• **What to work on**:
Output all the data exactly. Pictures do not belong in the copy.

(Dataset entries)
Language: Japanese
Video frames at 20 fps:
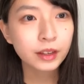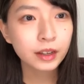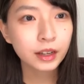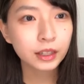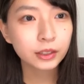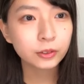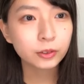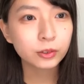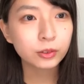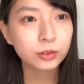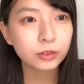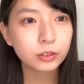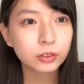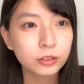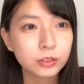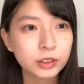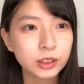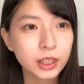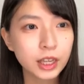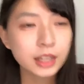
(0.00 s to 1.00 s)
あ
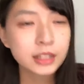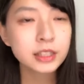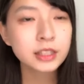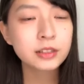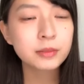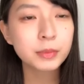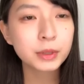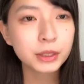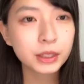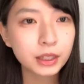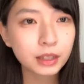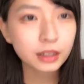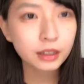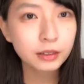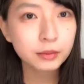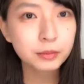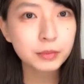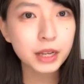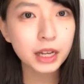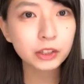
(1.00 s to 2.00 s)
の平日ま
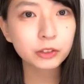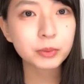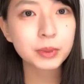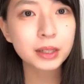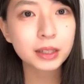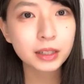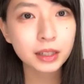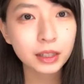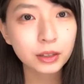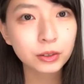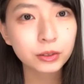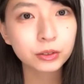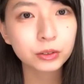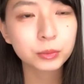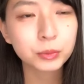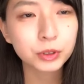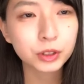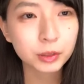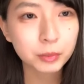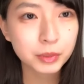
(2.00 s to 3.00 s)
たあと3日やろうと
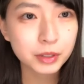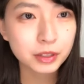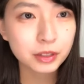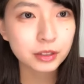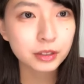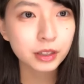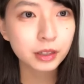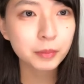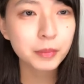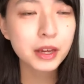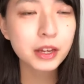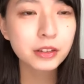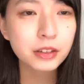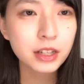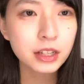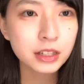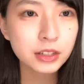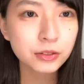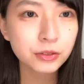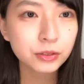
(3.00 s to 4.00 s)
思ってますなんかメール
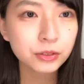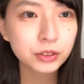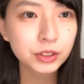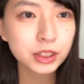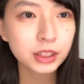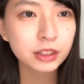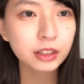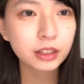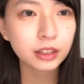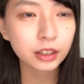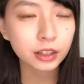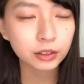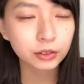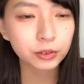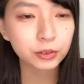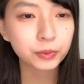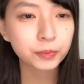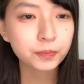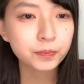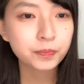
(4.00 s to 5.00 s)
で一応送っちゃったんだけ
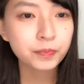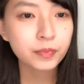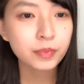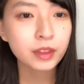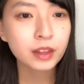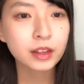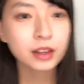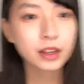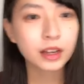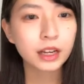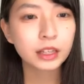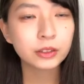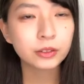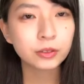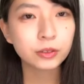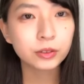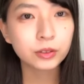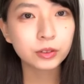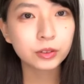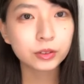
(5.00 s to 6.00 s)
どあ
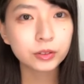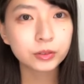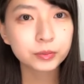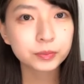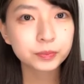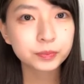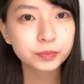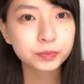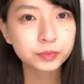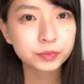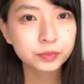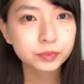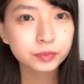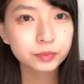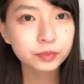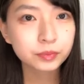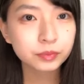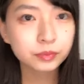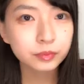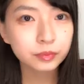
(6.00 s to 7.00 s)
の
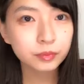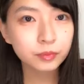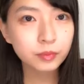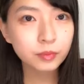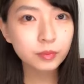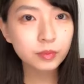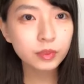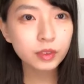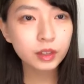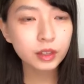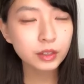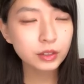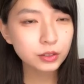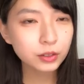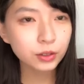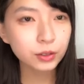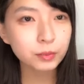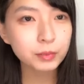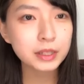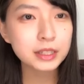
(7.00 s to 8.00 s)

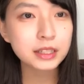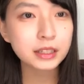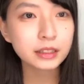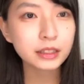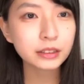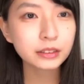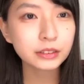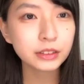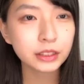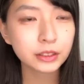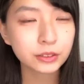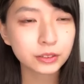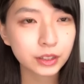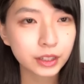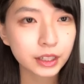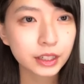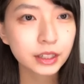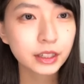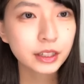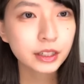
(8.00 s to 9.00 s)
そうまあせっかくなの
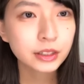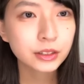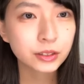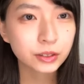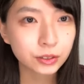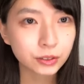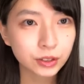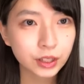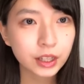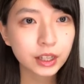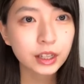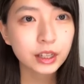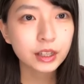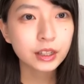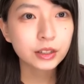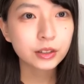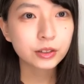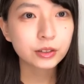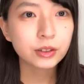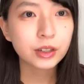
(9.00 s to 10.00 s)
でちょっとね
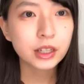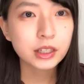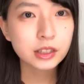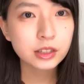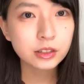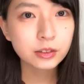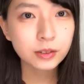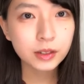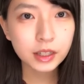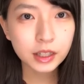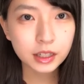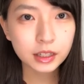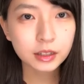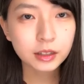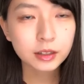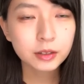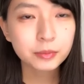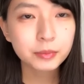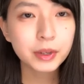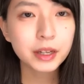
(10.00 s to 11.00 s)
今日明日は
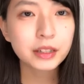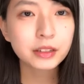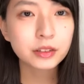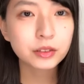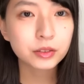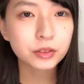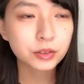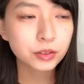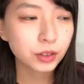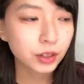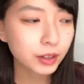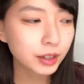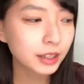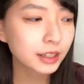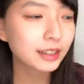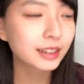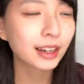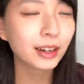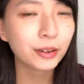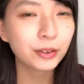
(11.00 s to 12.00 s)
まあちょっとそれは
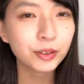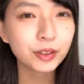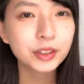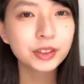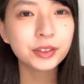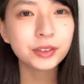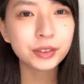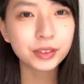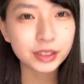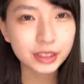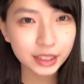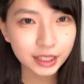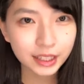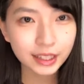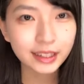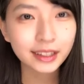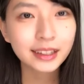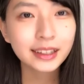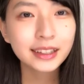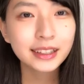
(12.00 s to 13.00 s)
一旦置いとい
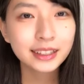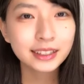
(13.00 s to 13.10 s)
て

• **Output for this exercise**:
Language: Japanese
Video frames at 20 fps:
(0.00 s to 1.00 s)
あ
(1.00 s to 2.00 s)
の平日ま
(2.00 s to 3.00 s)
たあと3日やろうと
(3.00 s to 4.00 s)
思ってますなんかメール
(4.00 s to 5.00 s)
で一応送っちゃったんだけ
(5.00 s to 6.00 s)
どあ
(6.00 s to 7.00 s)
の
(7.00 s to 8.00 s)

(8.00 s to 9.00 s)
そうまあせっかくなの
(9.00 s to 10.00 s)
でちょっとね
(10.00 s to 11.00 s)
今日明日は
(11.00 s to 12.00 s)
まあちょっとそれは
(12.00 s to 13.00 s)
一旦置いとい
(13.00 s to 13.10 s)
て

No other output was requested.